Ya escribí que hace casi 18 años que conocí a la familia Ibar en la prisión de Starke, en Florida, donde estaba Pablo, cerca de un pueblo con dos moteles pequeños que en medio de la nada vivían de las visitas a los presos. Cándido, hermano de Urtain, José Manuel Ibar, un ídolo de mi niñez por su extraordinaria fortaleza, primero como levantador de piedras y luego como boxeador, no podía negar que era un vasco, de caserío, un pelotari que se había quedado en Estados Unidos, con unas manos poderosas y huesudas, con la cara marcada de surcos de dolor y cansancio por tener que viajar cada dos semanas doce horas en coche para animar a su hijo, a mantenerle vivo, a que no perdiese la esperanza.

Pablo, entonces, aún no había cumplido los 30, y en un chiscón de dos metros cuadrados, él encadenado de pies y manos (para mi seguridad, decían), y yo con papel y bolígrafo, y con una cámara de fotos que habían examinado tres encargados diferentes de vigilar la paz en aquella prisión de máxima seguridad, hablamos de todo, de lo que tenía preparado como discurso oficial, y de lo que no.
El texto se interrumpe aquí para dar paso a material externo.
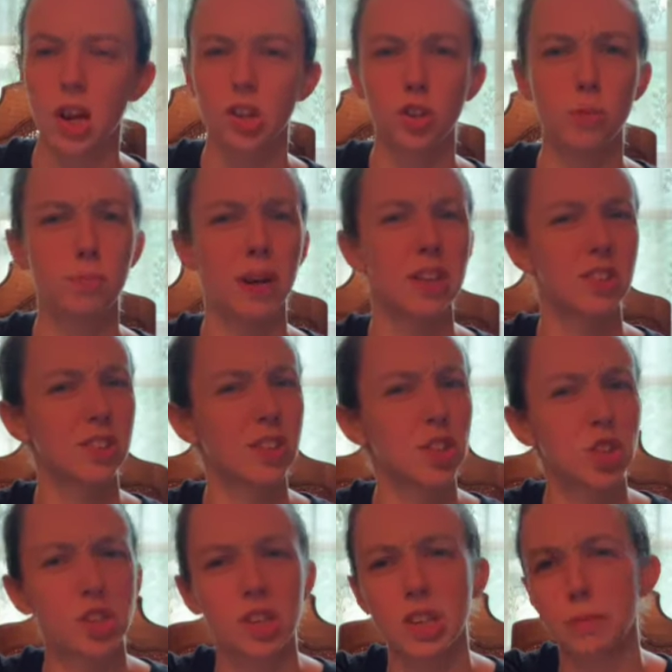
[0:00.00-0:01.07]
to basically
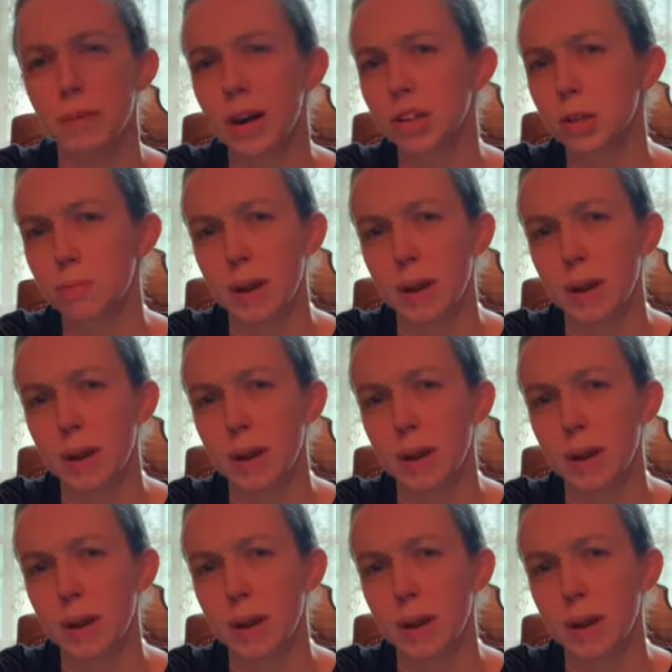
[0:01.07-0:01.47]
just email the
Sin perder el tiempo que no teníamos ajustados a una hora de reloj. Más no, más no se podía.

Aquel Pablo Ibar quería ser español, como su padre, y pretendía demostrar que era inocente
para volver al País Vasco, de donde estaba recibiendo una gran ayuda, tanto moral como económica. Y además, deseaba tener la mente despejada y no descuidarse. No quería ser como los otros compañeros que veía, entregados a la muerte en vida sin interés por algo que no fuese vegetar.

Cada día Pablo seguía unas rutinas deportivas para mantener estado físico, porque sabía que si se descuidaba sería uno más, una piltrafa humana señalado para esperar un final sin salida. Y no, él tenía otros sueños para la familia Ibar. Se negaba a tomar aquella pócima que les servían los funcionarios de la cárcel por la noche  porque era “el brebaje de los locos”, decía Pablo, y rechazaba vivir drogado, en una nube sin sentir ni padecer.

Al conocer este invierno la última sentencia recuperé la memoria, nítida la hora de reloj en la que exprimimos una vida. Me dolió en el alma aquel culpable escrito por el jurado, porque aunque en mi condición de periodista sÉ que todas las historias tienen dos caras, yo quería que aquel chico estuviese ya en la calle, a punto de cumplir los 30 años, con el vigor de la edad dispuesto a vivir a cien por hora el resto de su vida.